Digital Design and Computer Architecture - Lecture 16a: Dataflow & Superscalar Execution

This post is a derivative of Digital Design and Computer Architecture Lecture by Prof. Onur Mutlu, used under CC BY-NC-SA 4.0.

You can watch this lecture on Youtube and see pdf.

I write this summary for personal learning purposes.

Required Readings

  • Smith and Sohi, “The Microarchitecture of Superscalar Processors,” Proceedings of the IEEE, 1995
  • H&H Chapters 7.8 and 7.9
  • McFarling, “Combining Branch Predictors,” DEC WRL Technical Report, 1993.

Agenda for Today & Next Few Lectures

  • Single-cycle Microarchitectures
  • Multi-cycle and Microprogrammed Microarchitectures
  • Pipelining
  • Issues in Pipelining: Control & Data Dependence Handling, State Maintenance and Recovery, …
  • Out-of-Order Execution
  • Other Execution Paradigms

Recall: OOO Execution: Restricted Dataflow

  • An out-of-order engine dynamically builds the dataflow graph of a piece of the program
    • We can see that by being able to reverse engineer the data flow graph of a program by just looking at the state of the reservation stations and the register file.
  • The dataflow graph is limited to the instruction window and the reorder buffer
    • Instruction window: all decoded but not yet retired instructions
    • Reorder buffer
  • Can we do it for the whole program?
    • In other words, how can we have a large instruction window?
    • You do this for tolerating latencies if an instruction takes 500 cycles and if you’re fetching one instruction per cycle than you need an instruction window of 500 entries if you would like to keep decoding.
    • It’s not very efficient because if you really want to that whole wake up and select loop requires broadcasting the tagged to all of the parts of the machine where you need to wake up instructions and that could be a lot of places.
  • The complexity of load and store scheduling when you have a out-of-order execution
    • Younger load may be ready to get scheduled but there may be an unknown address store.
  • Can we do it efficiently with Tomasulo’s algorithm?

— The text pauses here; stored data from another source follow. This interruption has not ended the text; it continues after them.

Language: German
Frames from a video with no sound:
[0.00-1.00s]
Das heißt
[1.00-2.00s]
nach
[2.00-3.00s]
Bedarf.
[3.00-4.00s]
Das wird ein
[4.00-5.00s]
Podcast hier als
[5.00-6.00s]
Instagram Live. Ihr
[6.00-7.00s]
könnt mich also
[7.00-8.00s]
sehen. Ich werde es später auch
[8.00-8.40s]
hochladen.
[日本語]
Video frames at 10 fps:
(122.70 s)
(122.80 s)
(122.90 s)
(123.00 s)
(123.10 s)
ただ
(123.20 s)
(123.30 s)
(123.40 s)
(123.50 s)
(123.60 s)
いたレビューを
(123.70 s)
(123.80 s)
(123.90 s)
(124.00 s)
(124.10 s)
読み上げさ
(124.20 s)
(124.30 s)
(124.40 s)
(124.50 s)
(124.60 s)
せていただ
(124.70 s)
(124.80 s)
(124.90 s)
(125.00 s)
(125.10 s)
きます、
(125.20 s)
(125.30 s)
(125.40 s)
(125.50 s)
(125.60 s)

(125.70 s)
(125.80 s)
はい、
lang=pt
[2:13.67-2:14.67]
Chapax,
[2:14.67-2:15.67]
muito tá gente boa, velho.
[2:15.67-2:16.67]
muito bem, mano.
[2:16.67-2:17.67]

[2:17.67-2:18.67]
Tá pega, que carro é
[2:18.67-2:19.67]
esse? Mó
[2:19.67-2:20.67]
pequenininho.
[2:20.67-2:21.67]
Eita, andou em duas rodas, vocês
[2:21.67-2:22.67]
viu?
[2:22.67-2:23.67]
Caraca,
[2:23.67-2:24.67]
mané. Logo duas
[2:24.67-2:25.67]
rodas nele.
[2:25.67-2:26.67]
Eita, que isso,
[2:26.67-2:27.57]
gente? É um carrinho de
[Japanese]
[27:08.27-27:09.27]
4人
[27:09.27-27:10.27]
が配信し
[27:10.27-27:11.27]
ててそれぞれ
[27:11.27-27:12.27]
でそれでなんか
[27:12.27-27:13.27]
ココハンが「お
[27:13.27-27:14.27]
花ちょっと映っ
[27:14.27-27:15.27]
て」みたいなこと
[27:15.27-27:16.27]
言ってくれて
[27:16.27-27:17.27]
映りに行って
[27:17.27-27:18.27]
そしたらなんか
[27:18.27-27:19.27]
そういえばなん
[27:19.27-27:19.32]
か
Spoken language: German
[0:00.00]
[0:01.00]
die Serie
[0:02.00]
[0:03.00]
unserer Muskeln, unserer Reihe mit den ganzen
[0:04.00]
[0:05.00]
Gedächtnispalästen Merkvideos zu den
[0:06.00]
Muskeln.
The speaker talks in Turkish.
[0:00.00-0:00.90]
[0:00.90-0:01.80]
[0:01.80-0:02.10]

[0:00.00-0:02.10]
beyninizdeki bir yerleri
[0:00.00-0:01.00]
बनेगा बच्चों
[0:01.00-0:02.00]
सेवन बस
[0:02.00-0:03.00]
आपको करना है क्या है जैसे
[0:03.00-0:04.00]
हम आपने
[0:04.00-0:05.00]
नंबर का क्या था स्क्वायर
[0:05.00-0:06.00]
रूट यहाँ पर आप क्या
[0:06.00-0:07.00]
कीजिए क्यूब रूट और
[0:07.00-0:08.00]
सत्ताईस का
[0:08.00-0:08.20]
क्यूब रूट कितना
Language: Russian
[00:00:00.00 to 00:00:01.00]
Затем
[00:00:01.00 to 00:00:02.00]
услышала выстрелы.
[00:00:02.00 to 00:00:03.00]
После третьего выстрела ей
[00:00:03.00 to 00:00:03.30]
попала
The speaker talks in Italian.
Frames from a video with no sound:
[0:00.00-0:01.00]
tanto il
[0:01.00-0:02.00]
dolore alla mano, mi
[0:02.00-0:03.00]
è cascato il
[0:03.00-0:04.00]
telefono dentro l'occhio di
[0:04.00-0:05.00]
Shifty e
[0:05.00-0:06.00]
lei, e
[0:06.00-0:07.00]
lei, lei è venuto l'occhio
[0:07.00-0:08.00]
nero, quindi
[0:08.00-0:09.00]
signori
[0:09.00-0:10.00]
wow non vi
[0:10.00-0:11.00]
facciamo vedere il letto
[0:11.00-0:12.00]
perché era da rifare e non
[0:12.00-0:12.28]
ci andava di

Other Approaches to Concurrency (or Instruction Level Parallelism)

  • Pipelining
  • Out-of-order execution
  • Dataflow (at the ISA level)
  • Superscalar Execution
  • VLIW
  • Fine-Grained Multithreading
  • SIMD Processing (Vector and array processors, GPUs)
  • Decoupled Access Execute
  • Systolic Arrays

Today we’re going to cover just dataflow and superscalar execution. We’ve already seen dataflow at the ISA level but cover that again to contrast it with out-of-order execution because it is assuming a sequential ISA. But it’s doing out of order dispatch of instructions internally so it’s getting part of the benefits of a dataflow ISA but it’s not exposing the state of flow of execution to the programmer.

Review: Data Flow: Exploiting Irregular Parallelism

If you’re processing an image and if you want to do some operation to the image, for example, resize the image zoom in or zoom out, you basically apply an operation to every single pixel in the image and that’s very regular. Because you do the same operation on every single pixel in the image.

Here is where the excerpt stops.